Gerçekten de, bu toprakların insanı çok sık başvurur bu tür sahtekarlıklara:

"Valla, abi... Ben o sırada başka tarafa bakıyordum. Duymamışım."

"Ben elimi yıkamaya gitmiştim..."

"O sırada bir telefon gelmişti, onunla meşguldüm..."

"Tam o anda üzerime ketçap dökülmüştü. Onu siliyordum..."

"O gün raporluydum. Yoktum ben..."

"Tam olarak ş›eydemiyorum. Kaynımınğünü vardı o gece...»

Bayılırız böyle yüz kızartıcı "sıyırma" girişimlerine.

Ama artık, sahtekârlık çok zor.

Herşey belgeli. Her şey kayıt altında. Herşey, herkes tarafından ses ve görüntü ile bir yere yazılıyor.

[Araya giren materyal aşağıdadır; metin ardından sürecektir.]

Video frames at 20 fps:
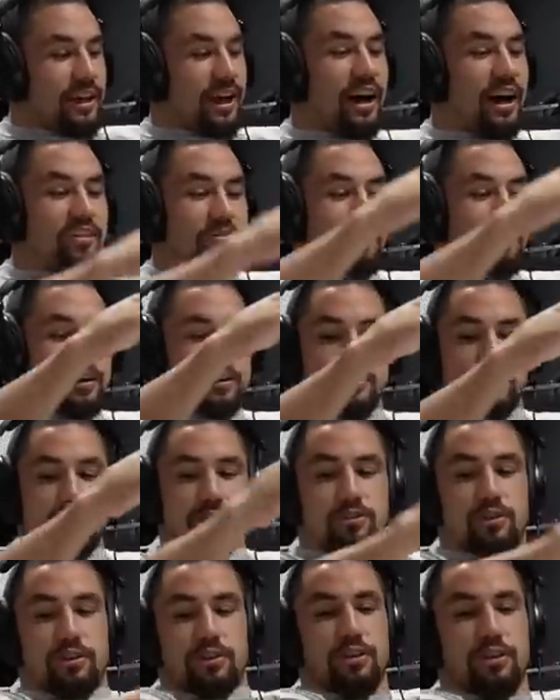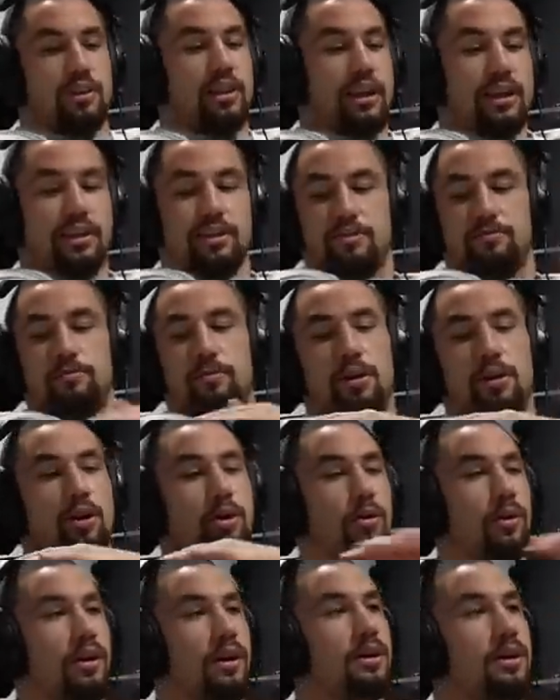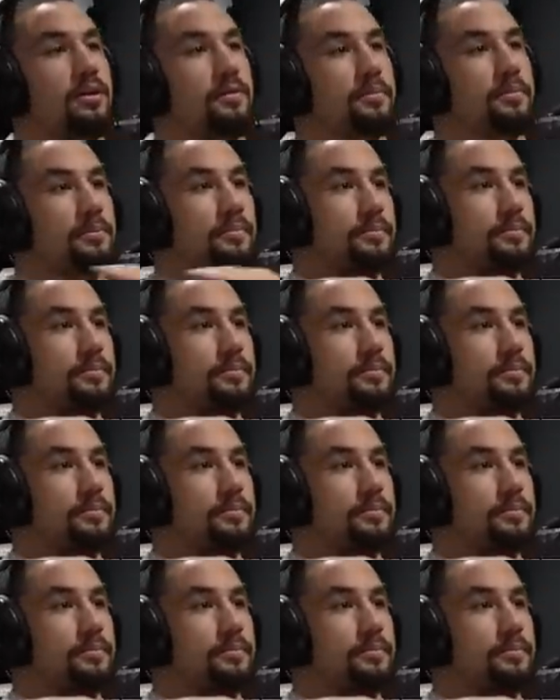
calf muscle is like the length of my whole arm.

Olaylar eskisinden çok daha fazla "ayan beyan" orta yerde yaşanıyor.

Sözü (yazıyı) fazla uzatmayayım...

Bu mevzuya (topa) niye girdiğimi ve sözü nereye getireceğimi az çok tahmin etmişsinizdir.

14 - 28 Mayıs seçimlerinin muhasebesini, hâlâ çok yoğun, çok ateşli ve çok ibret verici biçimde yapmayı sürdürdüğümüz günlerden, haftalardan geçiyoruz.

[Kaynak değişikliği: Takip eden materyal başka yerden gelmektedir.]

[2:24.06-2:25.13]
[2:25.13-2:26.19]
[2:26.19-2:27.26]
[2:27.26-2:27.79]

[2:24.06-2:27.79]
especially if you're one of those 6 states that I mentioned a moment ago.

İktidar cenahının yapması gereken bir muhasebe yok. "Yok montajdı yok şuydu, yok buydu" diyebilecek ve yapılan hile ve hukuksuzlukları itiraf etmekten utanmayacak kadar pişkin bir kendinden eminlik duygusu ile, muktedir olmanın kibir ve küstahlığı içinde rahatlar.

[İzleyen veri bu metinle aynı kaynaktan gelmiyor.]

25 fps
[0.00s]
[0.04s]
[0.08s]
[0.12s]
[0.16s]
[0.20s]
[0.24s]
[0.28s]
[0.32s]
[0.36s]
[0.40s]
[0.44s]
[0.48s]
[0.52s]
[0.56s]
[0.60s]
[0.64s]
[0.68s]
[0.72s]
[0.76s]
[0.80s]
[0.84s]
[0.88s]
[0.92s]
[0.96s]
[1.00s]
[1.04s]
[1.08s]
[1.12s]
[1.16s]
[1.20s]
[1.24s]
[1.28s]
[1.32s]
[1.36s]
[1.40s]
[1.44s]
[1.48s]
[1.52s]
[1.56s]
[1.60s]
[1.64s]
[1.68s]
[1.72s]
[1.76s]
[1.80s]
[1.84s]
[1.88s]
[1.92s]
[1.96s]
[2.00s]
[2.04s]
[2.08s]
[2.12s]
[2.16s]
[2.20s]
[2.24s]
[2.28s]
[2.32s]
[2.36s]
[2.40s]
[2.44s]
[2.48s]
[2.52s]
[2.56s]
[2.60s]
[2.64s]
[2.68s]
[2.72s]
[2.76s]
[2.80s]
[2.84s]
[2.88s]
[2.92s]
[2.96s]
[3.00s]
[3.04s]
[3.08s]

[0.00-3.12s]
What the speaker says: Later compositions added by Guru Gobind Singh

Ama, muhalefet tarafındaki herkes, yenilginin faturasını "bir başkasına" atmanın telaşı ve uyanıklığı ile, yapılan hatalar ve o hatalardaki "ortaklığı" yani kolletif sorumluluğu hatırlatıldığında, hep aynı yola başvuruyor...

"Ben orada yoktum. Onlar yaptı..."

Adeta, çocukların top oynarken mahallede ya da okulda bir cam kırıldığında, babaya ya da öğretmene hesap vermek gerekince, "havaya bakıp ıslık çalması" ve "Valla billa ben vurmadım topa..." diye arkadaşlarını satması örneği...

∗∗∗

Kimse kusura bakmasın.

Koca koca adamlara ve kadınlara, kendi evlatlarına ve hatta torunlarına örnek olacak bir olgunluk içinde davranmaktan kaçınan "Yurdum necip siyaset erbabına" çok da yakışıyor.

Evet... Maalesef yakışıyor.

Adam/Kadın, o dönemin (ittifak, pazarlık, stratejik ve taktik hazırlık, planlama, uygulama, meydanda avaz avaz bağırma, iddialı ajitasyon ve propaganda, kitleye en üst derece belagatla gaz verme, liste, plan, proje vb.) her türlü çalışmasının tam göbeğinde. Hattâ, bize bile değil, kendi partililerine bile bir nevi tepeden bakar tavırlarla "herşey herkesle paylaşılmaz. Bu kadarını bilin yeter" tavrı içinde ketum havalarda dolaşmış aylarca.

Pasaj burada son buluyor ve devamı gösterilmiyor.